Farmers all over the world are on the alert for the impact of a trade war sparked by Trump’s tariffs, says Bank of Ireland’s head of Agriculture Sector, Eoin Lowry.
“With 90% of Irish dairy, beef, and sheep output exported, protecting fair trade agreements remains crucial for the sector’s future”
A trade war could significantly impact the financial health of US agriculture and be felt by farmers across the world, according to a new analysis from Lowry, head of Agri sector at Bank of Ireland.
“There are some 1.9m farmers in the US who are heavily incentivised through the Farm Bill to grow commodity crops such as wheat, maize and soya destined for export rather than produced for domestic consumption,” notes Eoin Lowry, Head of Agriculture Sector at Bank of Ireland.
According to the USDA, approximately 20% of US agricultural production is exported, with exports reaching $176bn (€154bn) last year.
This figure is almost 10 times the size of Irish agrifood exports (€17bn) but remains smaller than EU agrifood exports of €234bn.
Agricultural markets are defined by global trade
Over the last few decades, global trade in agricultural markets has increased significantly, resulting in high dependence on robust, frictionless international supply chains. More than one-third of the volume of global agricultural trade is concentrated among several large economies.

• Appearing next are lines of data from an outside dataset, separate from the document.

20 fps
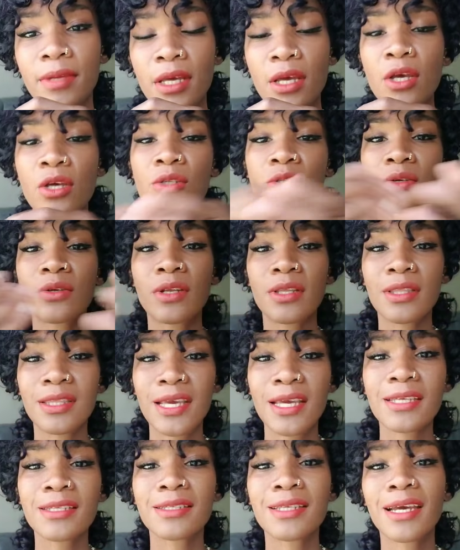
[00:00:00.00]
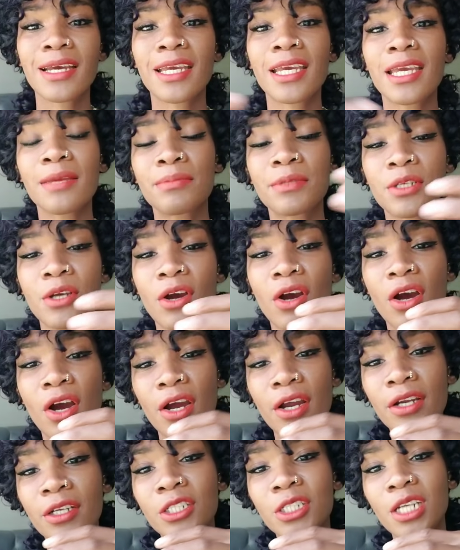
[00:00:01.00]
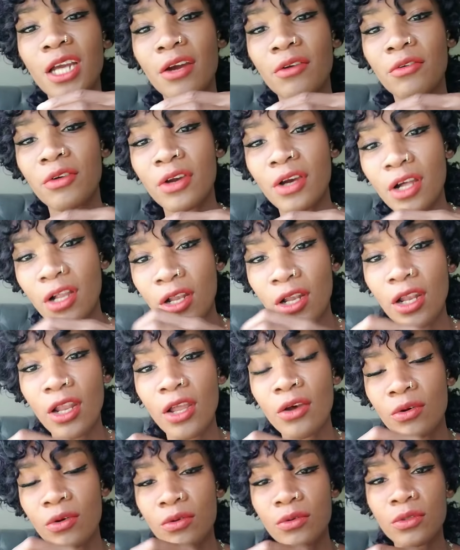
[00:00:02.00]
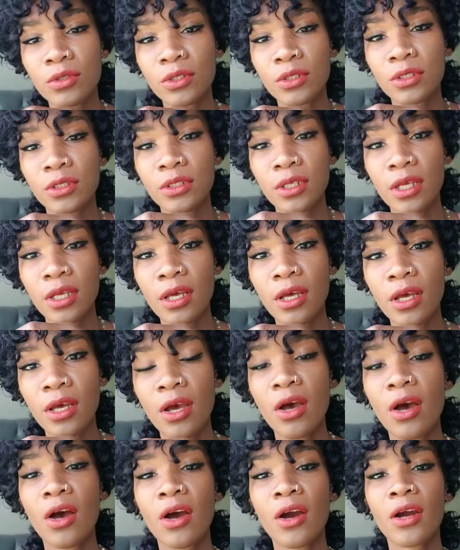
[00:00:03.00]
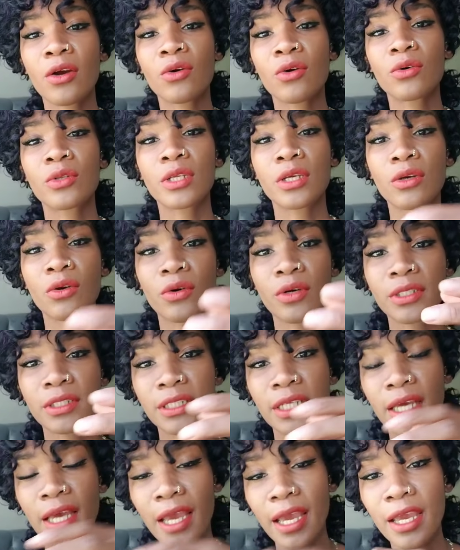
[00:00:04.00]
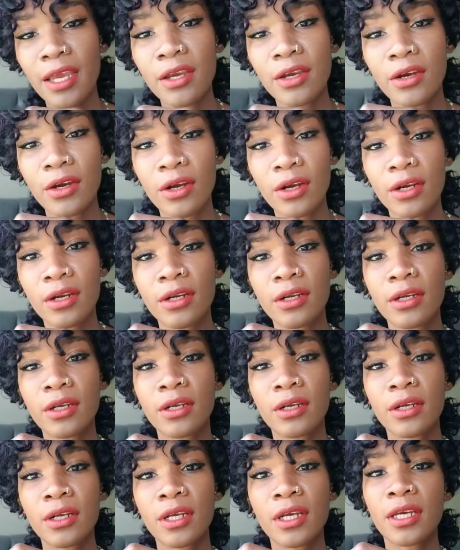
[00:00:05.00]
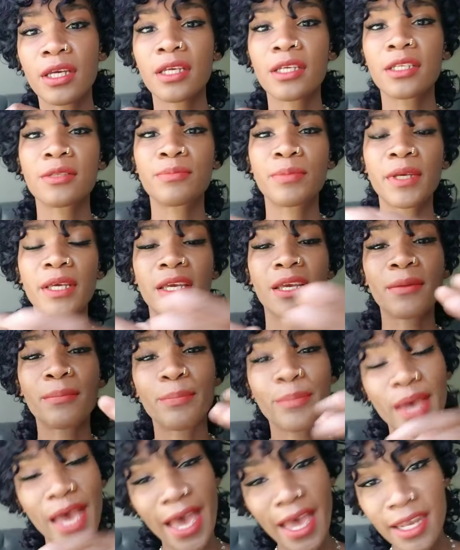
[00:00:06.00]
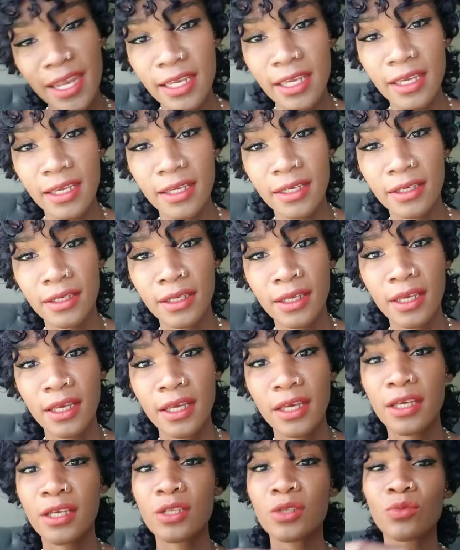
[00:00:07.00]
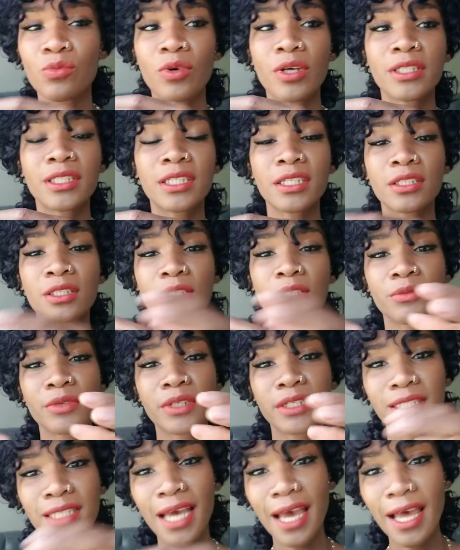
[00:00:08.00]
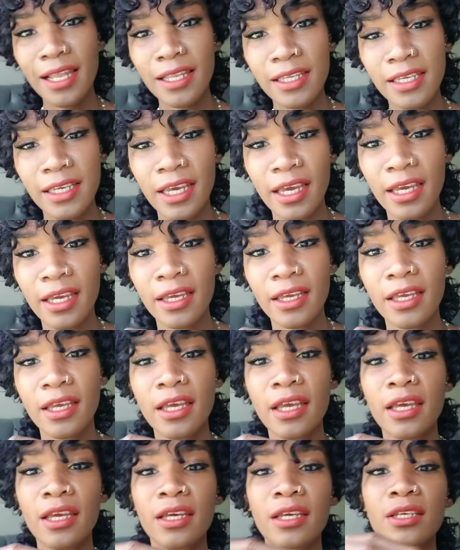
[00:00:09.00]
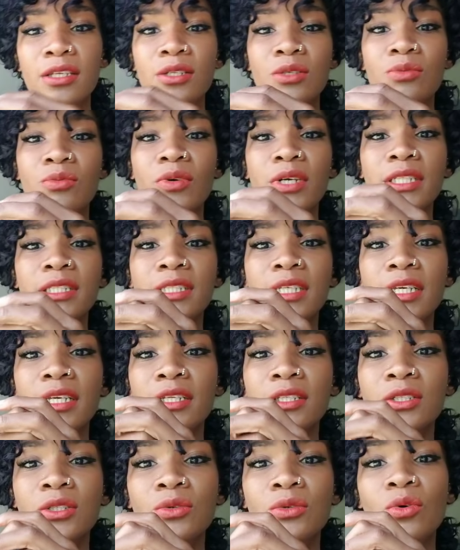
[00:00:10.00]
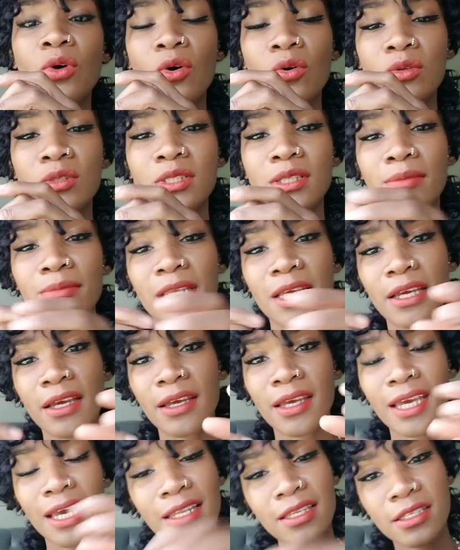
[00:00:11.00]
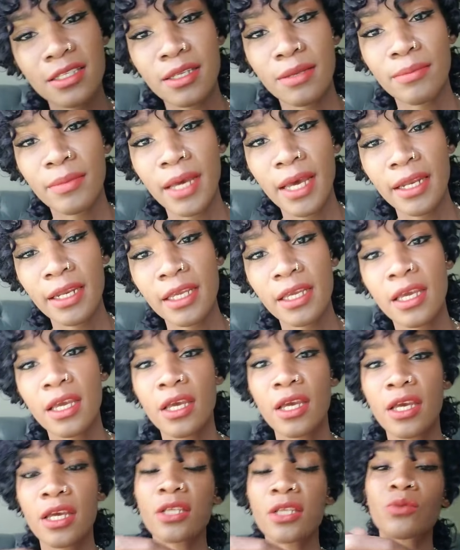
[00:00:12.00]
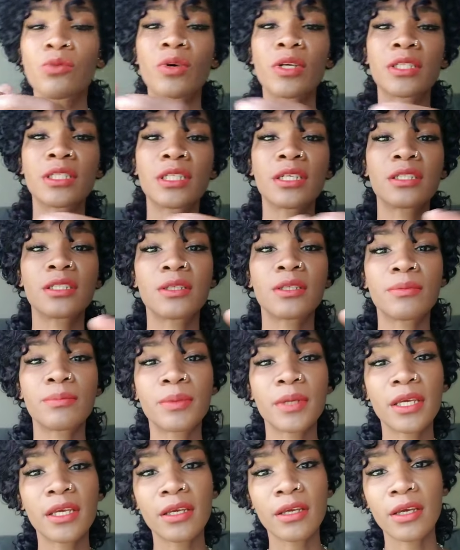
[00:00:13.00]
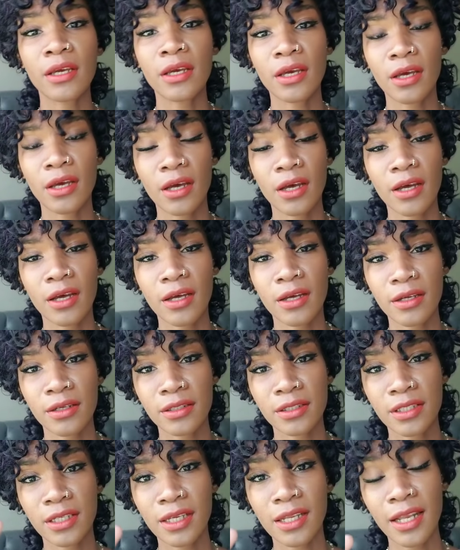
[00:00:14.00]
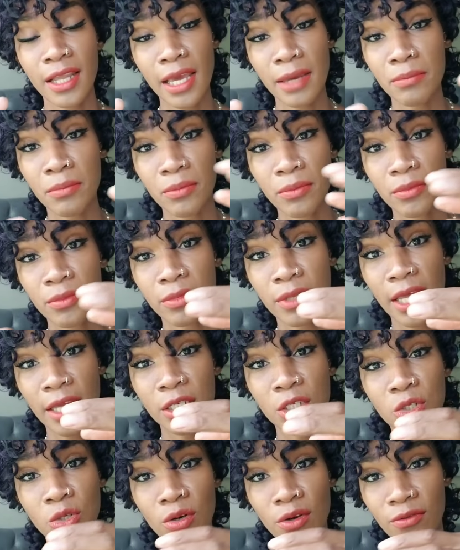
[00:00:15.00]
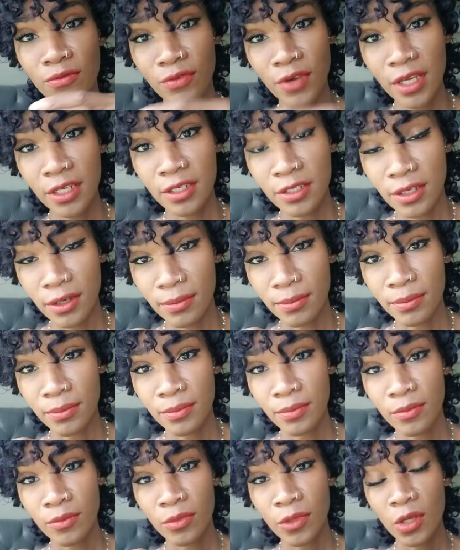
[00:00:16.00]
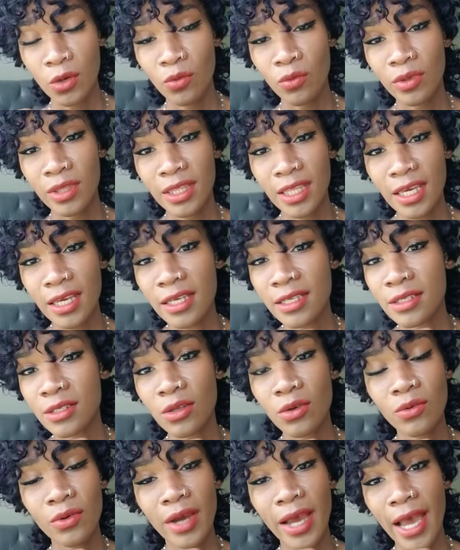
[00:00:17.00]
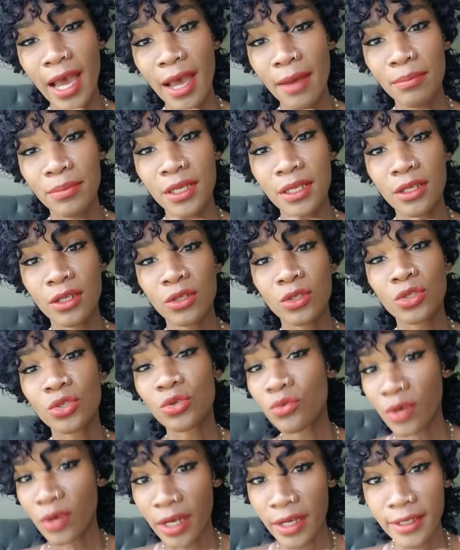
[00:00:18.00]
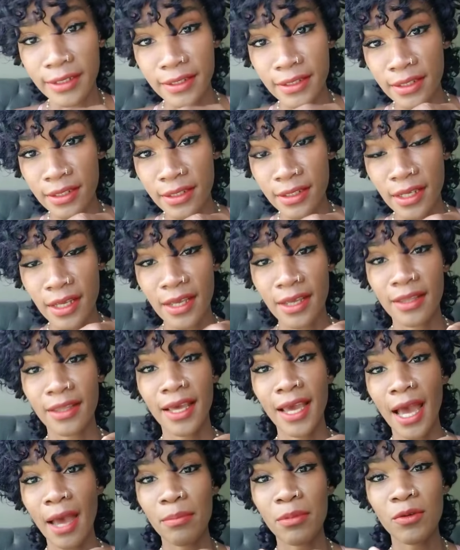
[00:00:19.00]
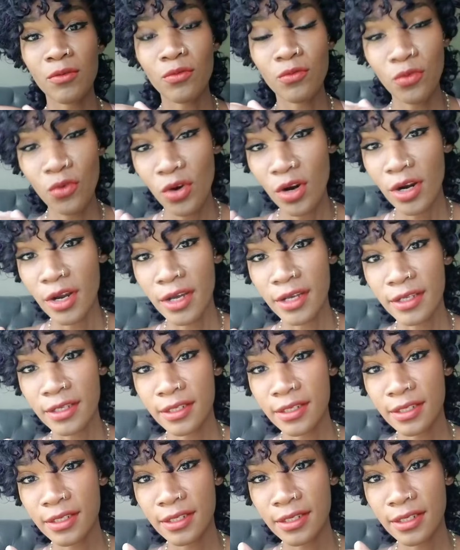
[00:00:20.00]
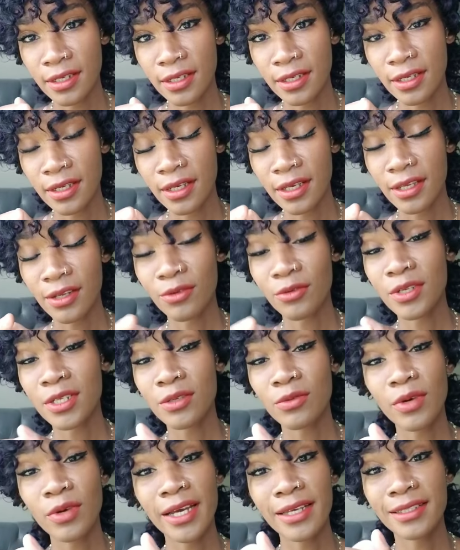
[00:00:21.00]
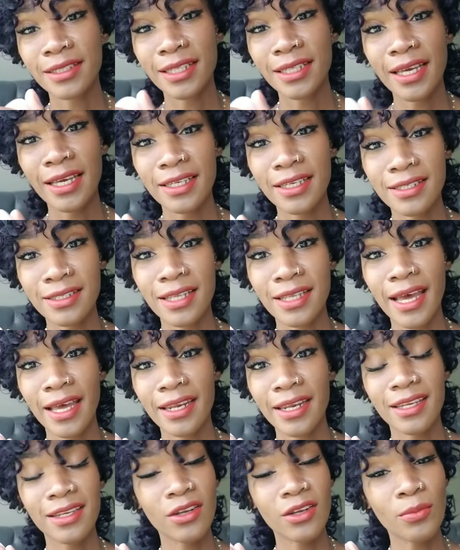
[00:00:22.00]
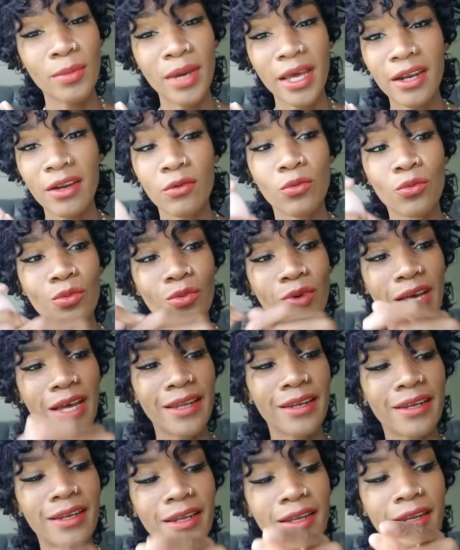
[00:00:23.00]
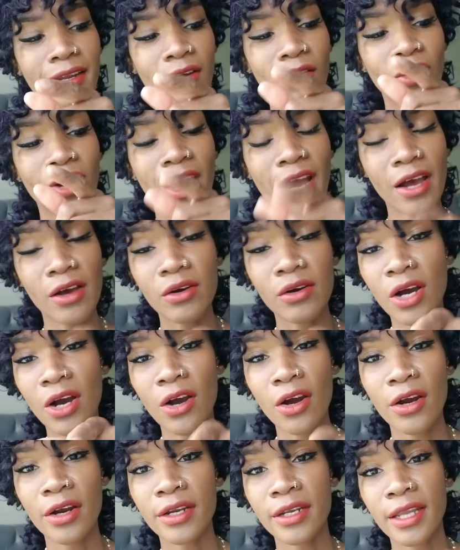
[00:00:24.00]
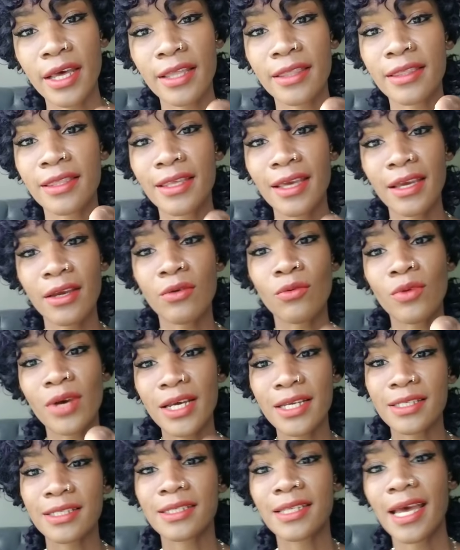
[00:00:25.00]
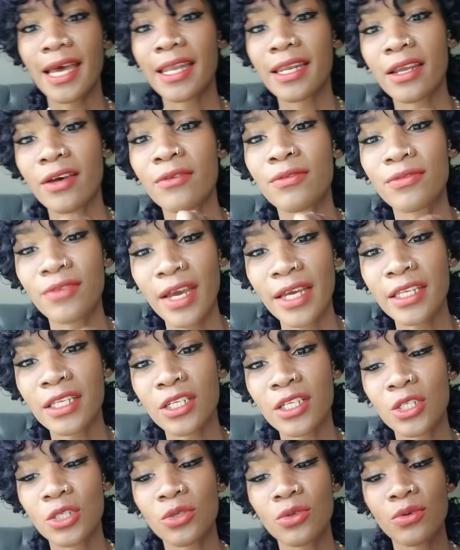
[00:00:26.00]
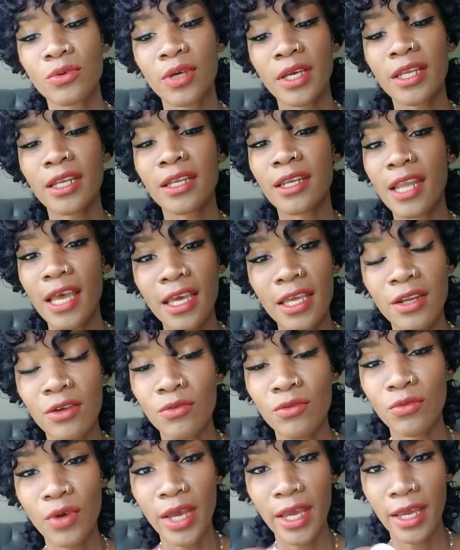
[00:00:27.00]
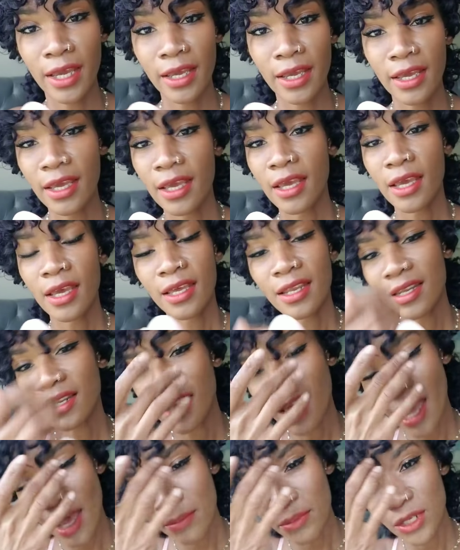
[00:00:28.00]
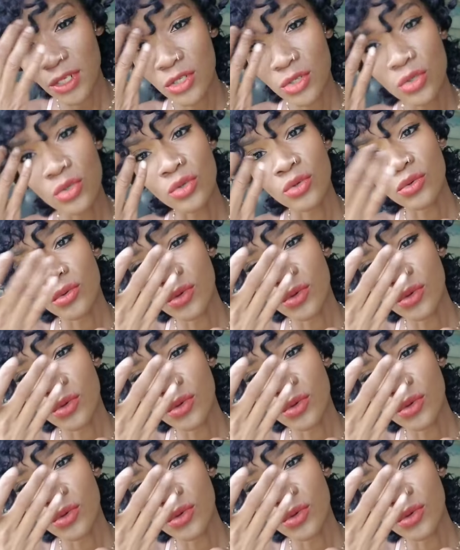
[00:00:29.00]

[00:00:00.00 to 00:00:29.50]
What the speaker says: So the things that keeps your heart chakra closed are holding on to anger, is being petty, is wanting to retaliate, is wanting to hold something against somebody, is wanting to to claim that you're a victim. When things don't happen to us, they happen for us. The reason why I say is that no matter what or how hard that thing was that affected you in a negative way, it didn't happen to you.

“The top five global importers of agricultural goods are China, the US, the EU, the UK and Japan. While the top five global exporters are the EU, the US, Brazil, China, and Canada,” Lowry explains. “The US is a key participant exporting more than 40% of its total production of key agricultural commodities such as fruits, almonds, oilseeds, rice and wheat.”
US agricultural exports have grown increasingly reliant on China, which was the third most important export market last year after Mexico and Canada, accounting for almost 20% of all agricultural exports. Soybeans make up half of total agricultural exports to China – six times more than the volume exported to the EU.
On the import side, Mexico and the EU account for 40% of US agrifood imports, primarily fruit, vegetables, and alcohol. When Canada is added, this figure rises to 60%. US farmers rely heavily on inputs from Canada, with 90% of US potash – a key crop nutrient – supplied from Canada. Similarly, US pork producers depend on importing baby pigs from Canada.
Agriculture and food prices matter to US consumers
Agriculture, food, and related industries contribute 5.5% to US GDP and provide over 10% of US employment. That’s over 22m full and part-time jobs, with meat and poultry plants employing about a third of US food and beverage manufacturing employees.
Perhaps more critical is the importance of affordable food to US consumers. While Americans spent 13% of their household income on food last year, an increasing number of households struggle to put enough food on their tables.
The US Food Stamps Program cost the federal government $160bn last year and has become a crucial budget item for the 42m people (12% of the US population) who rely on it.
Key takeaway and impacts for Irish farmers
While the full impact of proposed tariffs remains unclear, some commodities will be affected more than others. The dependence on China and potential retaliatory tariffs pose a significant threat to soybeans, the leading US farm export.
“During the first Trump administration, the USDA allocated $28bn to support farmers,” Lowry points out. “With these funds now largely depleted, if US farmers need another support program as a result of a tariff trade war, Congress will need to pass additional spending authority to replenish this fund.”
The uncertainty creates a complex picture for farmers globally. In the short term, farmers in key exporting countries such as the US and Ireland may experience increased price volatility and decreased market access. Price volatility, particularly for cereals and oilseeds, has already increased since the tariff announcements due to uncertainties around global demand, especially from China.
From an Irish perspective, increased volatility severely impacts farmers’ ability to plan, invest, and grow. This has broader implications for Ireland’s agrifood economy, which accounts for 8% of GDP, 11% of total exports, and employs more than 170,000 people.
“With 90% of Irish dairy, beef, and sheep output exported, protecting fair trade agreements remains crucial for the sector’s future”, Lowry urges.